Training pipeline: [‘ner’]
Starting with base model ‘id_ud-tag-dep-ner-1.0.0/’
Counting training words (limit=0)
Traceback (most recent call last):
File “/opt/tljh/user/lib/python3.6/runpy.py”, line 193, in _run_module_as_main
main”, mod_spec)
File “/opt/tljh/user/lib/python3.6/runpy.py”, line 85, in _run_code exec(code, run_globals) File “/opt/tljh/user/lib/python3.6/site-packages/spacy/main.py”, line 35, in plac.call(commands[command], sys.argv[1:]) File “/opt/tljh/user/lib/python3.6/site-packages/plac_core.py”, line 328, in call cmd, result = parser.consume(arglist) File “/opt/tljh/user/lib/python3.6/site-packages/plac_core.py”, line 207, in consume
return cmd, self.func(*(args + varargs + extraopts), **kwargs)
File “/opt/tljh/user/lib/python3.6/site-packages/spacy/cli/train.py”, line 206, in train
n_train_words = corpus.count_train()
File “gold.pyx”, line 177, in train_tuples
ValueError: need more than 1 value to unpack

Please anybody can help? Or @ines / @honnibal can explain?

Or actually I have to do the training with this method “updating NER in spacy” only?
Thank you.

Yes, sorry if this was confusing! ner.gold-to-spacy creates annotations in a format that can be more easily consumed by spaCy – texts and the token-based BILUO tags. We currently don't have a command that directly outputs the JSON training format – also because we're currently working on a new and more intuitive data format that's also more closely aligned with Prodigy's JSONL.

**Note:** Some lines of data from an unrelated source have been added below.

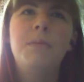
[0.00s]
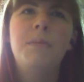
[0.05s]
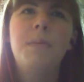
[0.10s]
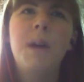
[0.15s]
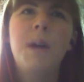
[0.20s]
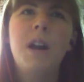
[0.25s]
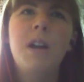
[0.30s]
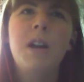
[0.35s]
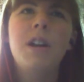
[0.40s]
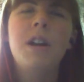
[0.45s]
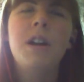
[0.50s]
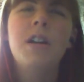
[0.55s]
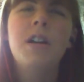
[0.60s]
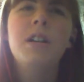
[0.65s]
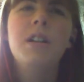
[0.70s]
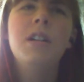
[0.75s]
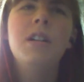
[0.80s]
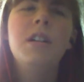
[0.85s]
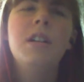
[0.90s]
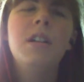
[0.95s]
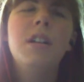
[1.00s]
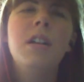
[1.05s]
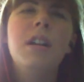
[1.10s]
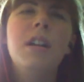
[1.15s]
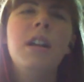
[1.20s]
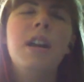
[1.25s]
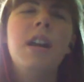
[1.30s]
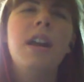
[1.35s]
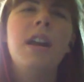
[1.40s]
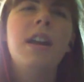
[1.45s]
Barnard,
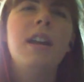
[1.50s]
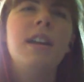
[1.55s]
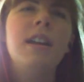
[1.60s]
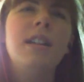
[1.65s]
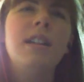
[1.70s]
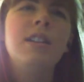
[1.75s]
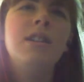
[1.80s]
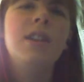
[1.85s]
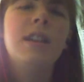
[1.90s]
and so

Ok now it is clear :smiley: , and one question again I think, I look at cli/converters folder in spaCy’s GitHub and there’s a jsonl2json converter. What is this for? I mean what kind of jsonl format is this? Thank you

The jsonl2json converter in spaCy should work with Prodigy’s jsonl format. The converter expects very little of the data: just the text key and the spans, which should follow Prodigy’s format. So you should be able to use prodigy db-out and use the resulting jsonl file with spacy convert.